Berdasarkan kurs BI, US$1 saat ini berada di kisaran Rp15.200-an. Maka jika mengacu ke Konvensi Montreal, nilai santunan bisa mencapai lebih dari Rp2,2 miliar per korban.
Nah di Indonesia, ada kebijakan tersendiri juga meski tetap menghormati Konvensi Montreal.
Pemerintah melalui Kementerian Perhubungan pada 8 Agustus 2011 mengeluarkan Permenhub No.PM 77/Tahun 2011 tentang Tanggung Jawab Pengangkut Angkutan Udara, yang diteken Menteri Freddy Numberi.
Aturan kompensasi angkutan udara tersebut juga telah disesuaikan dengan beleid lainnya seperti UU No.2/1992 tentang Perasuransian, UU No.8/1999 tentang Perlindungan Konsumen, dan tentu saja UU No.1/2009 tentang Penerbangan.
Berdasarkan Permenhub No.77 itu, korban jiwa karena kecelakaan pesawat mendapatkan santunan Rp1,25 miliar.
Kewajiban santunan itu pun telah diterapkan dan dibayarkan kala terjadi musibah pesawat Sukhoi Superjet 100 yang jatuh di Gunung Salak, Bogor pada 9 Mei 2012, yang menewaskan 45 jiwa.
Selain itu, santunan besar juga diberikan kepada ahli waris dari 162 penumpang pesawat AirAsia QZ8501 yang mengalami musibah di Laut Jawa pada 28 Desember 2014.
Angka Rp1,25 miliar itu mungkin lebih kecil dari pada SDR100.000 (Rp2,2 miliar) tetapi setidaknya kompensasi tersebut diharapkan mampu mengurangi beban finansial keluarga yang ditinggalkan.
Berikut ini rincian kompensasi kerugian penumpang pesawat:
- Meninggal dunia dan ataupun cacat tetap Rp1,25 miliar.

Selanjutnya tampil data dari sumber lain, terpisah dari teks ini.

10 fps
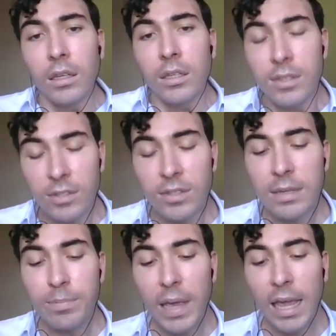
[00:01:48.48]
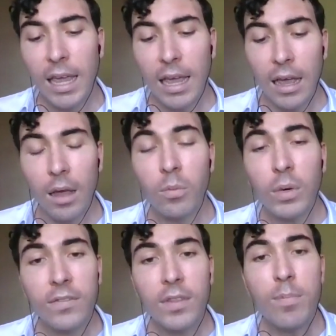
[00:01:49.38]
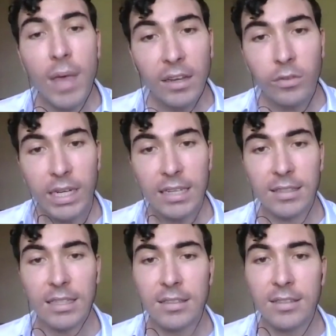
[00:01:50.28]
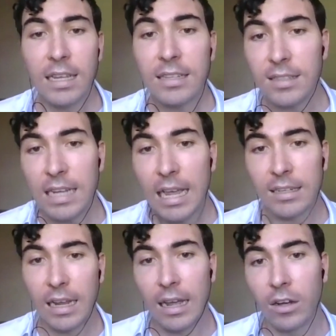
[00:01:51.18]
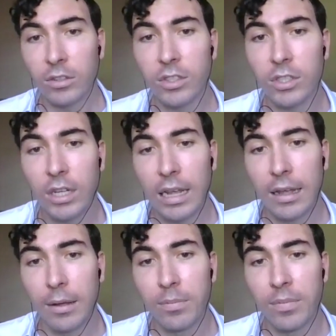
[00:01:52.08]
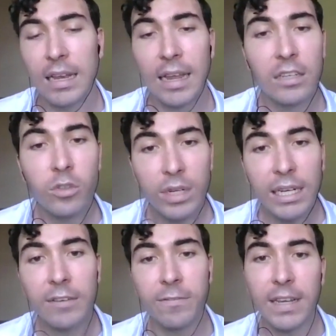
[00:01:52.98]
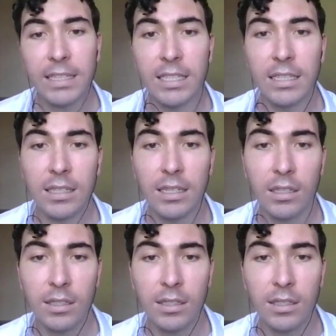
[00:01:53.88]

So, Simpe, one of the main reasons that stand out that has really affected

- cacat tetap sebagian satu mata Rp150 juta
- Kehilangan pendengaran Rp150 juta
- Ibu jari tangan kanan Rp125 juta, tiap satu ruas Rp62,5 juta
- Jari telunjuk kanan Rp100 juta, tiap satu ruas Rp50 juta
- Jari telunjuk kiri Rp125 juta, tiap satu ruas Rp25 juta
- Jari kelingking kanan Rp62,5 juta, tiap satu ruas Rp20 juta
- Jari kelingking kiri Rp35 juta, tiap satu ruas Rp11 juta
- Jari tengah (jari manis) Rp50 juta, tiap satu ruas Rp16,5 juta
- Jari tengah Rp40 juta, tiap satu ruas Rp13 juta
Sumber: Permenhub 77/2011 tentang Tanggung Jawab Pengangkut Angkutan Udara
Ket: Bagi mereka yang kidal, perkataan kanan dibaca kiri, demikian juga sebaliknya.